■ WHAT TO PRODUCE
Copy out each line of the data below in which the string "with" appears.
-- Opening Marker --
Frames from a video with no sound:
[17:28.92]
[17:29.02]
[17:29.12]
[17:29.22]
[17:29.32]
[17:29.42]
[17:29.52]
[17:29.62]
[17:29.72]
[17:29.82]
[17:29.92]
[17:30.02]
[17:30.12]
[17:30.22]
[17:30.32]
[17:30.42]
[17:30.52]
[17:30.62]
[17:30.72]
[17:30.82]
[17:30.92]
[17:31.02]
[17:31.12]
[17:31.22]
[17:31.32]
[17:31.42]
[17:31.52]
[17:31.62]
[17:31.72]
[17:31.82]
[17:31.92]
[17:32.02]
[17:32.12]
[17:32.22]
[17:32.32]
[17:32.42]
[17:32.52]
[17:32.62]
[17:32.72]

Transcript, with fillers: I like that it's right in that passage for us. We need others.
-- Closing Marker --
-- Opening Marker --
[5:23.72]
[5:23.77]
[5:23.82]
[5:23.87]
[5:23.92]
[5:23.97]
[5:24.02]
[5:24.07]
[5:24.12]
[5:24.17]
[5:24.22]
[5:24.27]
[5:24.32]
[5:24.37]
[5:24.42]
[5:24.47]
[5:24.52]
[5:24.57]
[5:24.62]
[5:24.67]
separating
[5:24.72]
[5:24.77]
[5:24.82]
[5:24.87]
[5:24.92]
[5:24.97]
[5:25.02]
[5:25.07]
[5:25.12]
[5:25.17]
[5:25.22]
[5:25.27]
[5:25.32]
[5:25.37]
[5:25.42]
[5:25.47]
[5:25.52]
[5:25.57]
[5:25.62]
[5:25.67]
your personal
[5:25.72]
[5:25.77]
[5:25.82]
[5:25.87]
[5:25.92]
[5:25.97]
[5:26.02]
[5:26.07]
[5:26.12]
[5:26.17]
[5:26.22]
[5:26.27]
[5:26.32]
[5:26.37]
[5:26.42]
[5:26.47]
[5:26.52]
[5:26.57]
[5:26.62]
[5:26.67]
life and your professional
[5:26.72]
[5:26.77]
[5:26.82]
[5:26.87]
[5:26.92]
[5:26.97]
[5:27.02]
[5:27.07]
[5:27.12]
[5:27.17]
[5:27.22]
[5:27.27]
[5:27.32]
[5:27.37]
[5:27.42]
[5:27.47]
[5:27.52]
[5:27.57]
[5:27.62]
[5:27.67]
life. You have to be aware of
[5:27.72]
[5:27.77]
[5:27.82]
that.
-- Closing Marker --
-- Opening Marker --
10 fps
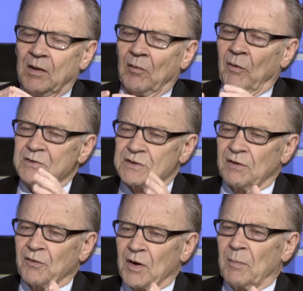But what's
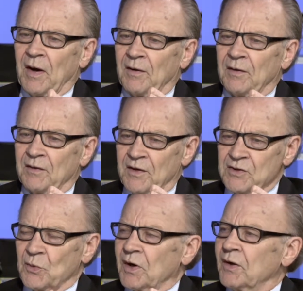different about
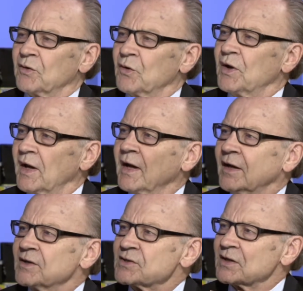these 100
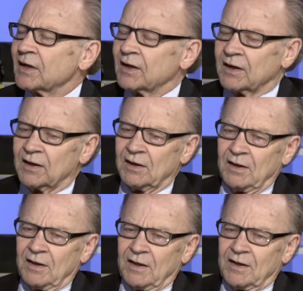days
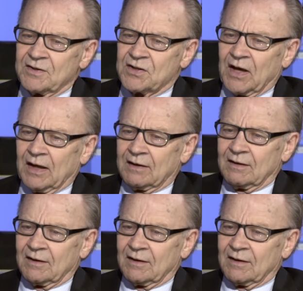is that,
-- Closing Marker --
■ TASK RESPONSE
Frames from a video with no sound:
Transcript, with fillers: I like that it's right in that passage for us. We need others.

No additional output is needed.